What to do
Pictures must not appear in the copy. Restate exactly the lines below from the one with "(0.00 s to 0.50 s)" through the one with "(15.00 s to 15.50 s)", inclusive.
※ ※ ※
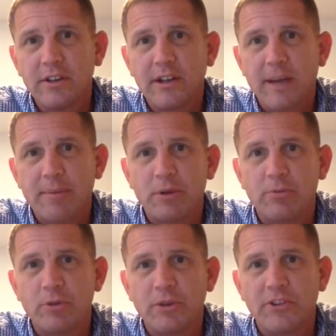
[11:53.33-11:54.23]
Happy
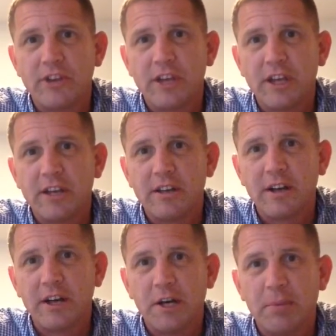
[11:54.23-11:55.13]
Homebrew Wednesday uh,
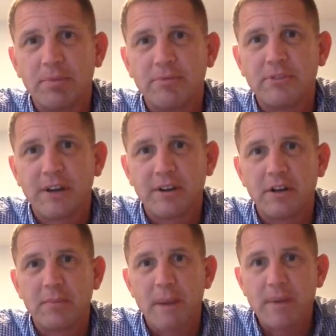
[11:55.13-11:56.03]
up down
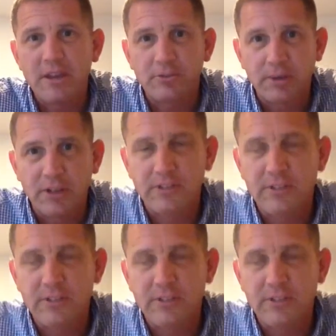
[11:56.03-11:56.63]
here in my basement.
※ ※ ※
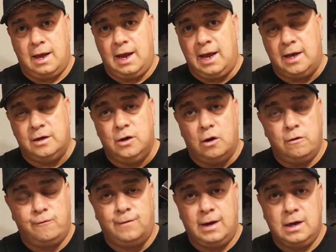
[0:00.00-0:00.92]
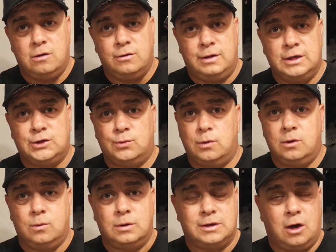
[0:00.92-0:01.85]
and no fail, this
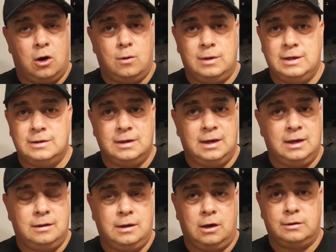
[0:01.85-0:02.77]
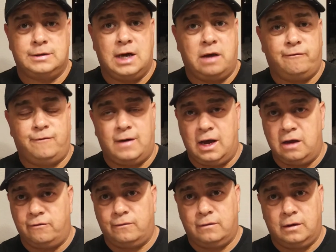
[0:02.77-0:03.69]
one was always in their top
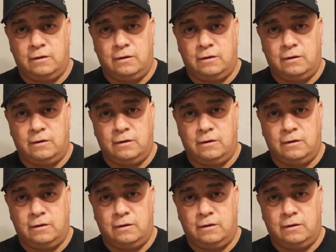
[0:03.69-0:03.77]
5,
※ ※ ※
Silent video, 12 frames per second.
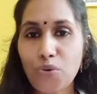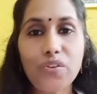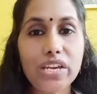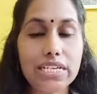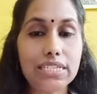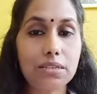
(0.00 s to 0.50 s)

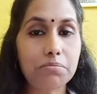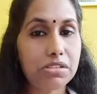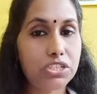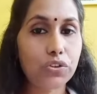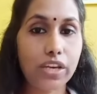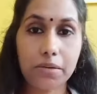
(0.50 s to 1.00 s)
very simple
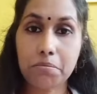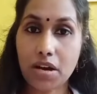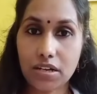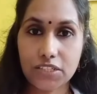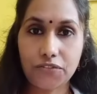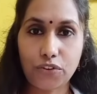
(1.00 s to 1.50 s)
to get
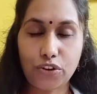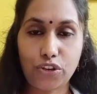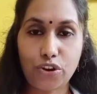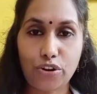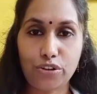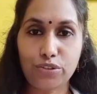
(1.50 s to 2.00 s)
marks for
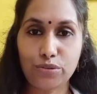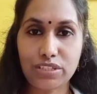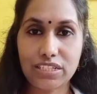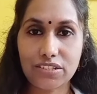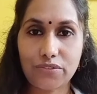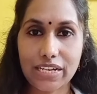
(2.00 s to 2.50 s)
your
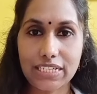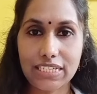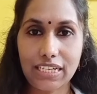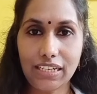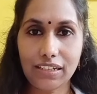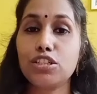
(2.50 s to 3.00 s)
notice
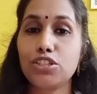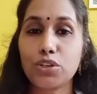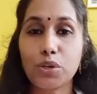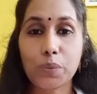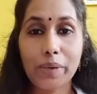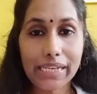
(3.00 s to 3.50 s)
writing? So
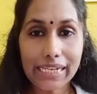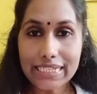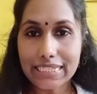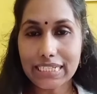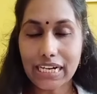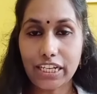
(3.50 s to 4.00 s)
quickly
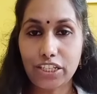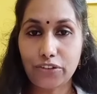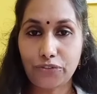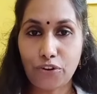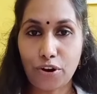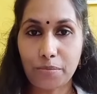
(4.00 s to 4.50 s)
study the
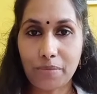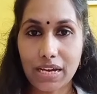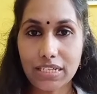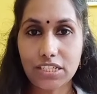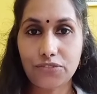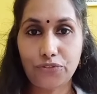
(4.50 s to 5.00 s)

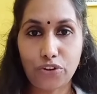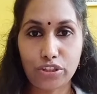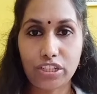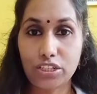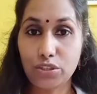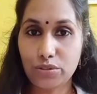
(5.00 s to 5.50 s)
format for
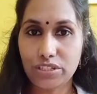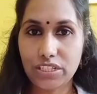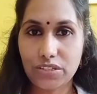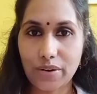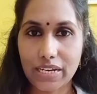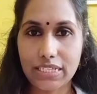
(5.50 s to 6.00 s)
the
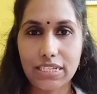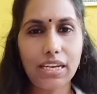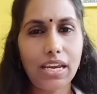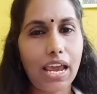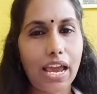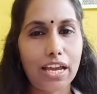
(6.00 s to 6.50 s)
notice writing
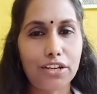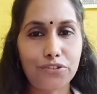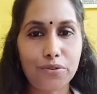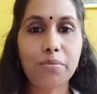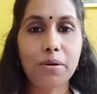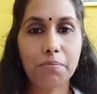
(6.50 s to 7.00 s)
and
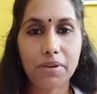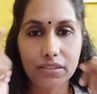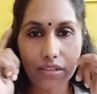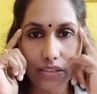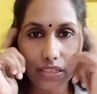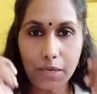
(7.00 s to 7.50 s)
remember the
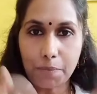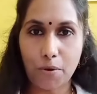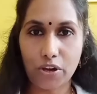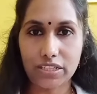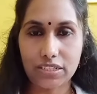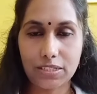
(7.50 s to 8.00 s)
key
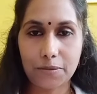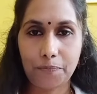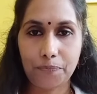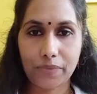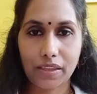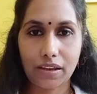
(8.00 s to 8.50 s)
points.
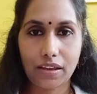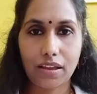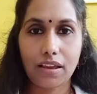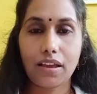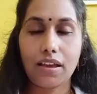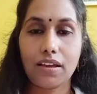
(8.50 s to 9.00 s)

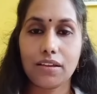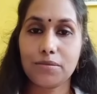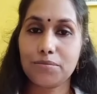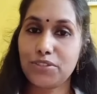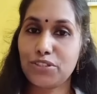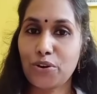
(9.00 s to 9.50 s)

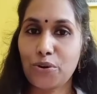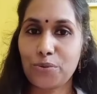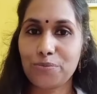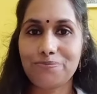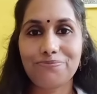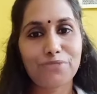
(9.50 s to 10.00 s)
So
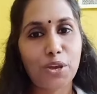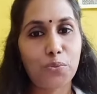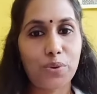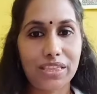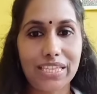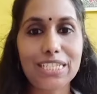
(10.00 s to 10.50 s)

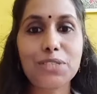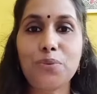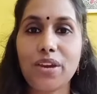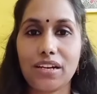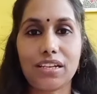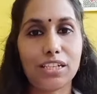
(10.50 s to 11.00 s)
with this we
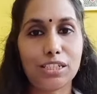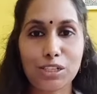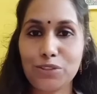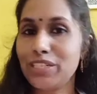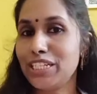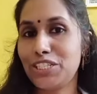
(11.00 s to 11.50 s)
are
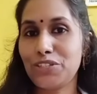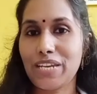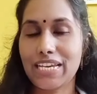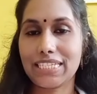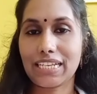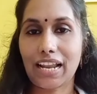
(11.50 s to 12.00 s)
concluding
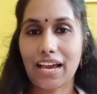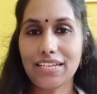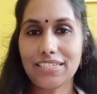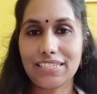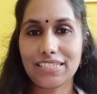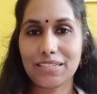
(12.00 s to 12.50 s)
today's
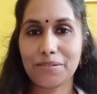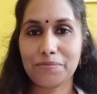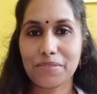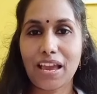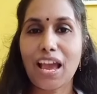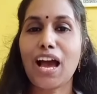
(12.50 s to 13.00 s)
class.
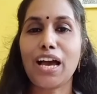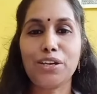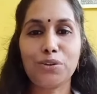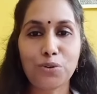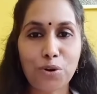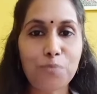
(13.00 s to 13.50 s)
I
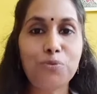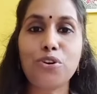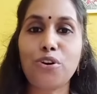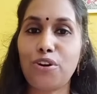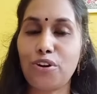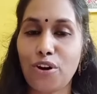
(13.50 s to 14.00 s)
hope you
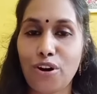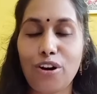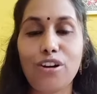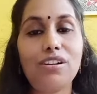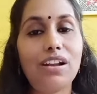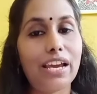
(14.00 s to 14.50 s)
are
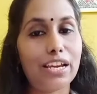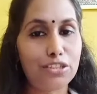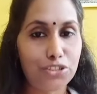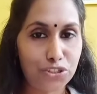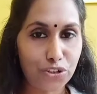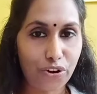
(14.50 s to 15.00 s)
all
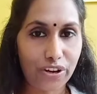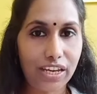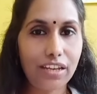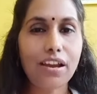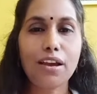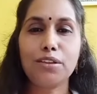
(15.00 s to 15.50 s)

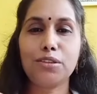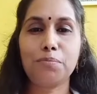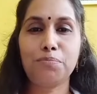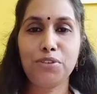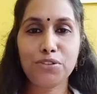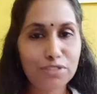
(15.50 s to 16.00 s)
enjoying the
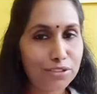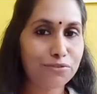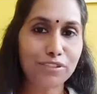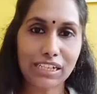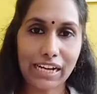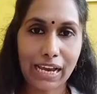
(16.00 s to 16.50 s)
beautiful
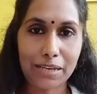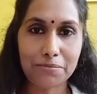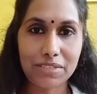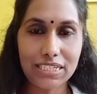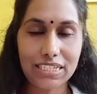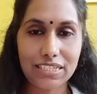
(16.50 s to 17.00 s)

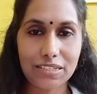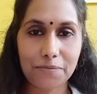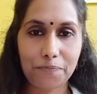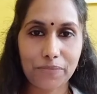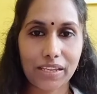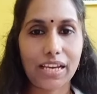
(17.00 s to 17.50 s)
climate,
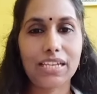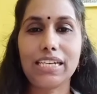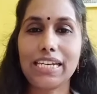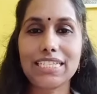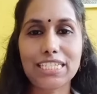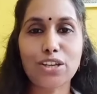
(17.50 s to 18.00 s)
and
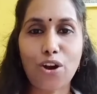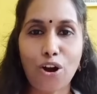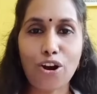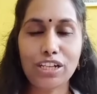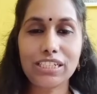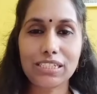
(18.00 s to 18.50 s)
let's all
※ ※ ※
Response
(0.00 s to 0.50 s)

(0.50 s to 1.00 s)
very simple
(1.00 s to 1.50 s)
to get
(1.50 s to 2.00 s)
marks for
(2.00 s to 2.50 s)
your
(2.50 s to 3.00 s)
notice
(3.00 s to 3.50 s)
writing? So
(3.50 s to 4.00 s)
quickly
(4.00 s to 4.50 s)
study the
(4.50 s to 5.00 s)

(5.00 s to 5.50 s)
format for
(5.50 s to 6.00 s)
the
(6.00 s to 6.50 s)
notice writing
(6.50 s to 7.00 s)
and
(7.00 s to 7.50 s)
remember the
(7.50 s to 8.00 s)
key
(8.00 s to 8.50 s)
points.
(8.50 s to 9.00 s)

(9.00 s to 9.50 s)

(9.50 s to 10.00 s)
So
(10.00 s to 10.50 s)

(10.50 s to 11.00 s)
with this we
(11.00 s to 11.50 s)
are
(11.50 s to 12.00 s)
concluding
(12.00 s to 12.50 s)
today's
(12.50 s to 13.00 s)
class.
(13.00 s to 13.50 s)
I
(13.50 s to 14.00 s)
hope you
(14.00 s to 14.50 s)
are
(14.50 s to 15.00 s)
all
(15.00 s to 15.50 s)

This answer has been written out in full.